Major flash-forward. I sit before the sleek aluminum Intel iMac sorting through forms and such when I glance up and see an odd name displayed in my Leopard finder window under Shared. It starts with “mac” and then disintegrates into a series of numbers and letters that looks like a Mac traveling undercover.

“Sharing?!” I gasped. I imagine an uninvited hacker picking files off my desktop. I reach for the phone and call Apple Care, and successfully stump tech rep number one. He hands me off to product specialist, and we spend a lovely and lengthy time together. We succeed in banishing the unwelcome mystery computer after a series of comic mishaps that had me hopping between two laptops and the desktop to see which could successfully communicate with my suddenly nonfunctioning Airport Express. Bravo, the older and semi-retired iBook G4 running Tiger came to the rescue proving that newer isn’t always better.

With a more potent password protecting my wireless connection, I retire to my private space downstairs and disappear into laptop land. For a little intriguing sidebar information, my desktop had its airport card turned off and is hardwired to the internet. Does the fact that resetting the wireless device banished the mystery machine truly make sense then? Of course not, but can’t dispute successful results. And no, the phantom computer did not show up on my laptop on the same network. It’s a mystery appropriate for Ellery Queen if he weren’t a fictional character living in pre-computer times.

Yesterday. More scanning called for. I head upstairs. Phantom computer has returned, but I don’t have it in me to chat up tech support. “Tomorrow,” I think. “Tomorrow.”

Tomorrow is today. I head upstairs to retrieve papers from my file cabinet, and when I glance at desktop, the phantom computer taunts me. It struts across my desktop, and I reach for the phone.

An hour of friendly discourse with product specialist number two. We run some fascinating tests that I email to him which allows him to conclude that I have a good son.

“You call tell that from gathering info off my system?” I ask.

“Yeah, he doesn’t use any illegal downloading programs.”

I sit up straighter in case product specialist can see my posture via that freaky device, and smile proudly at how I’m raising my teen. But my exhausted scowl returns when product specialist number two reveals that nothing in the data explains the mystery computer. I only need hear the words ‘archive and install’ once over the phone line to tremble with fear. Setting up this computer and installing all my programs and updates took about two days. I am so not reinstalling my operating system and doing that again. Product specialist places me on hold to confer with other tech gurus. I’m proud that I’m stumping the best of the best.

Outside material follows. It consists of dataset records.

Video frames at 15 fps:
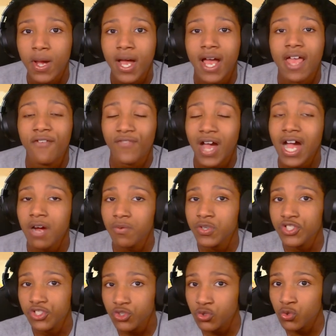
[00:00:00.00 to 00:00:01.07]
If I was
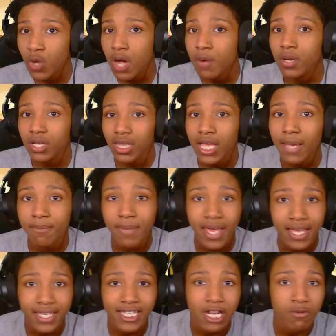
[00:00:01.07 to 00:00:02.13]
you, I would clap
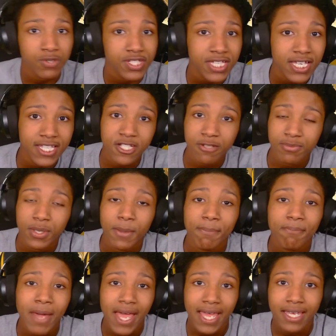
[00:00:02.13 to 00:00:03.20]
back and I would say something
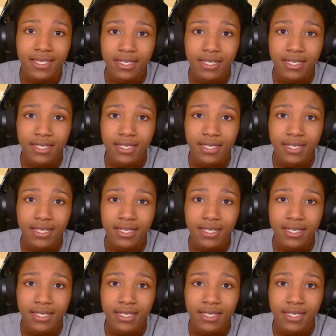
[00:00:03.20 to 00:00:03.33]
back.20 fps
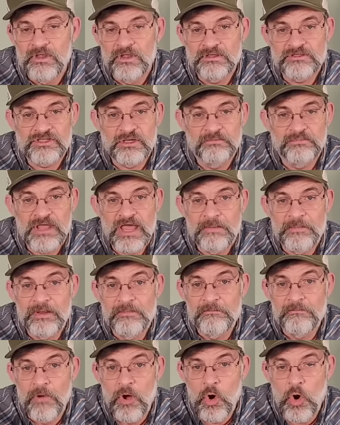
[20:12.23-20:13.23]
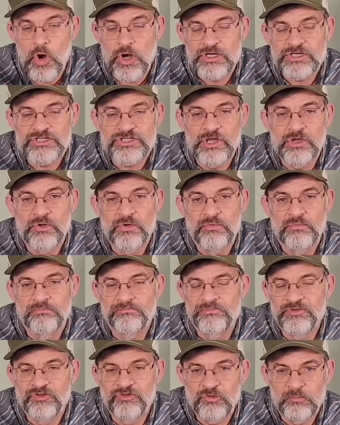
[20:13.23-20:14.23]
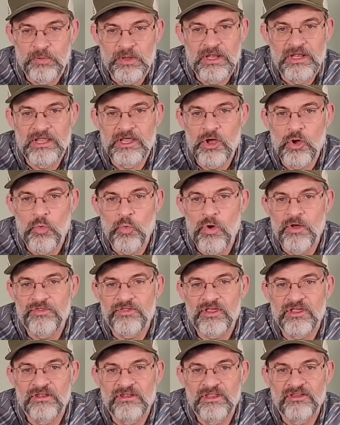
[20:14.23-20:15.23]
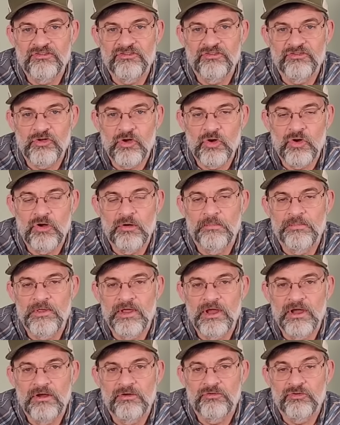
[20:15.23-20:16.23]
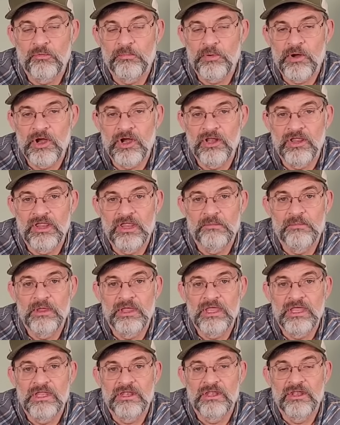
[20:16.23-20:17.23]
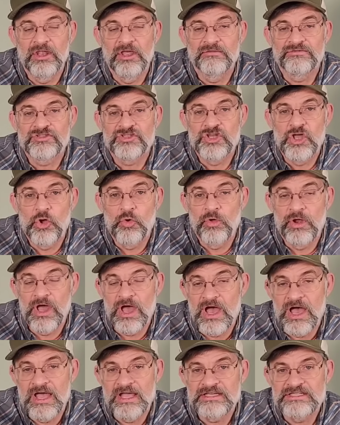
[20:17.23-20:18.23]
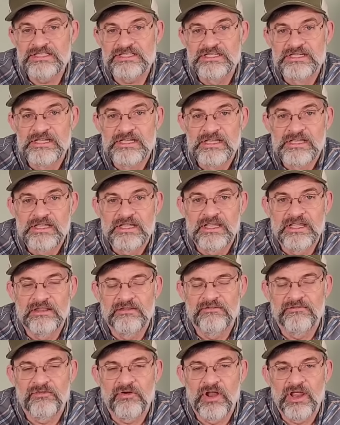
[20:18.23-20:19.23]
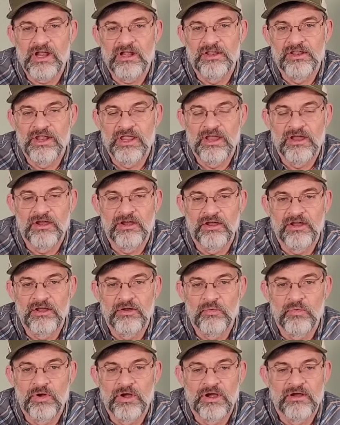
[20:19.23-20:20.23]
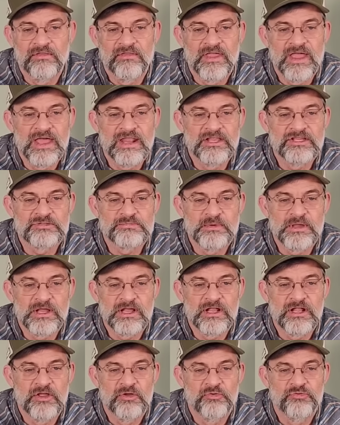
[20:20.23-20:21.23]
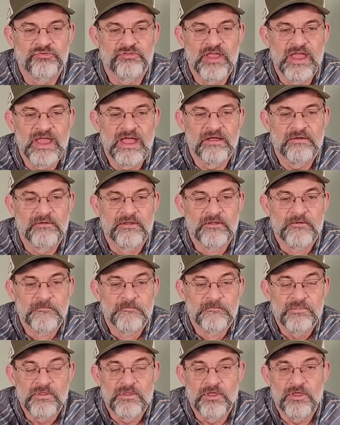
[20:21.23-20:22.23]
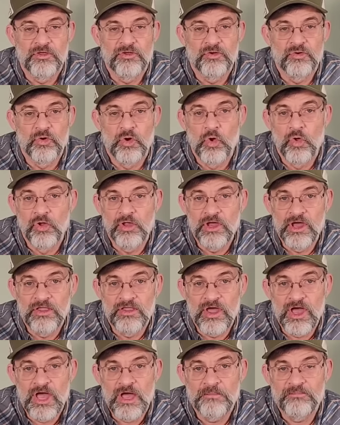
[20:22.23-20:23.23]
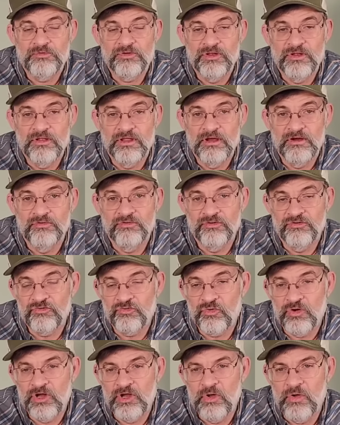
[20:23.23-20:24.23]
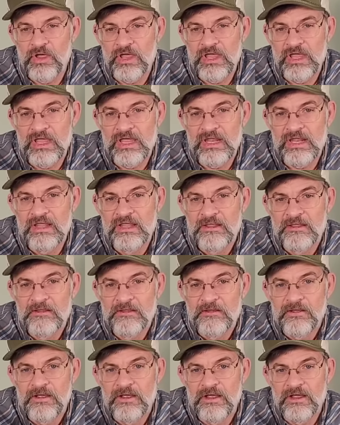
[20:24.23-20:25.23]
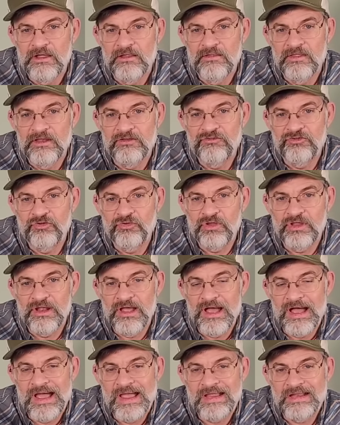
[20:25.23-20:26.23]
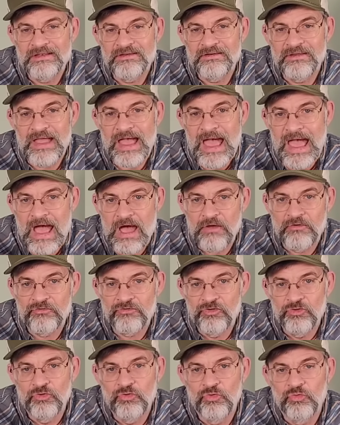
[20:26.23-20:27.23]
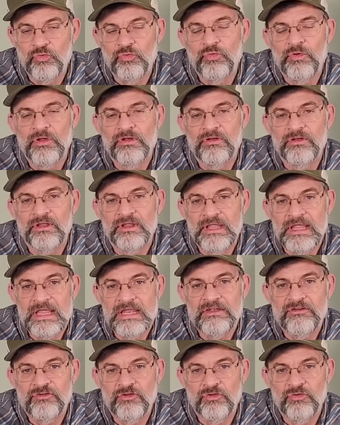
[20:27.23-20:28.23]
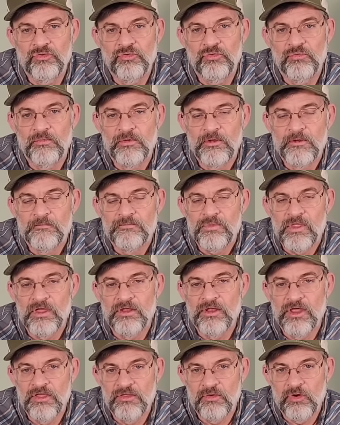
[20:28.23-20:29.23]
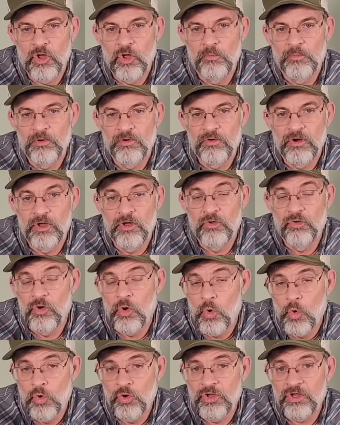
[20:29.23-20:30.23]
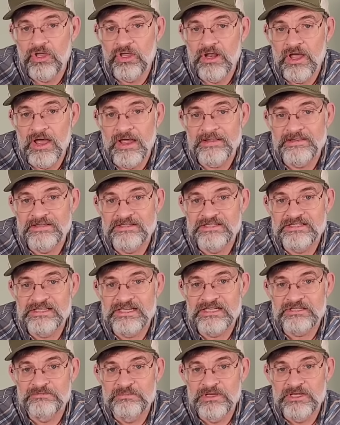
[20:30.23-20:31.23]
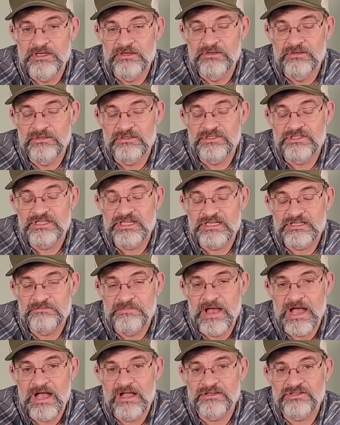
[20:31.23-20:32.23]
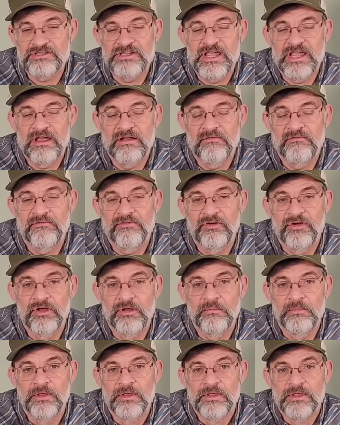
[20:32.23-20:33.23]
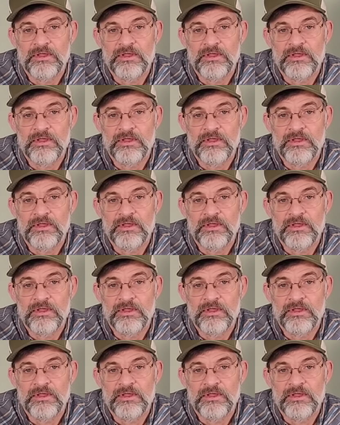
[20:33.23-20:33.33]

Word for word: sometime in March. So just depending on what the conditions are up there. So apparently they've been getting enough snow and ice in the Franklin area to where that has been closed down. Uh, your only other option there's a trailhead uh, that you can hike out to to get to another open road, or you can hike the six mil six miles down from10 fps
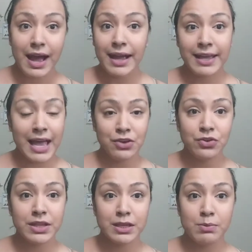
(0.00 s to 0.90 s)
I can't do
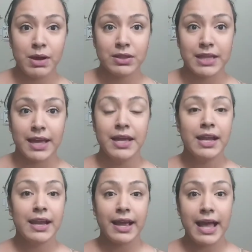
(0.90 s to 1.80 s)
nothing about that.
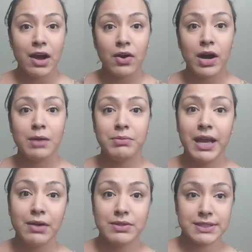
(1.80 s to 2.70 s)
Like how um,
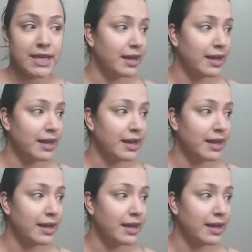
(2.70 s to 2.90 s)
Miha was saying,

“Well, everyone hear agrees that your computer is just searching for other computers on the network.”

“You mean I just have a really friendly computer?” He laughs. “Hadn’t thought of it that way,” he says. I clarify that there shouldn’t actually be anyone else accessible on my closed network, and he clarifies that no one is actually gaining access to my computer. We hang up after a few more laughs but not before my new tech friend sends me a picture of a cat, “just to check that your internet is working fine.” I haven’t received this much affection from a man in a long time.

Returned to the silence of me and my desktop, I think of its personality, how sitting alone in a loft for countless hours each day and night has appeared to leave it lonely. By means none of us completely understand, it’s reaching out to find other computers. And it’s succeeding. On a closed network. In fact during the final minutes of my phone call with product specialist number two, desktop found another potential friend. I now see two mystery names under Shared, one portrayed by an ancient box-type monitor icon and the other a proud, sleek iMac variety. My computer is nondiscriminating.

If our pets can start looking like us and us like them, can the same thing happen with our technology? Isolation and reaching out…I’ll leave it to your imagination. Mine’s already going wild.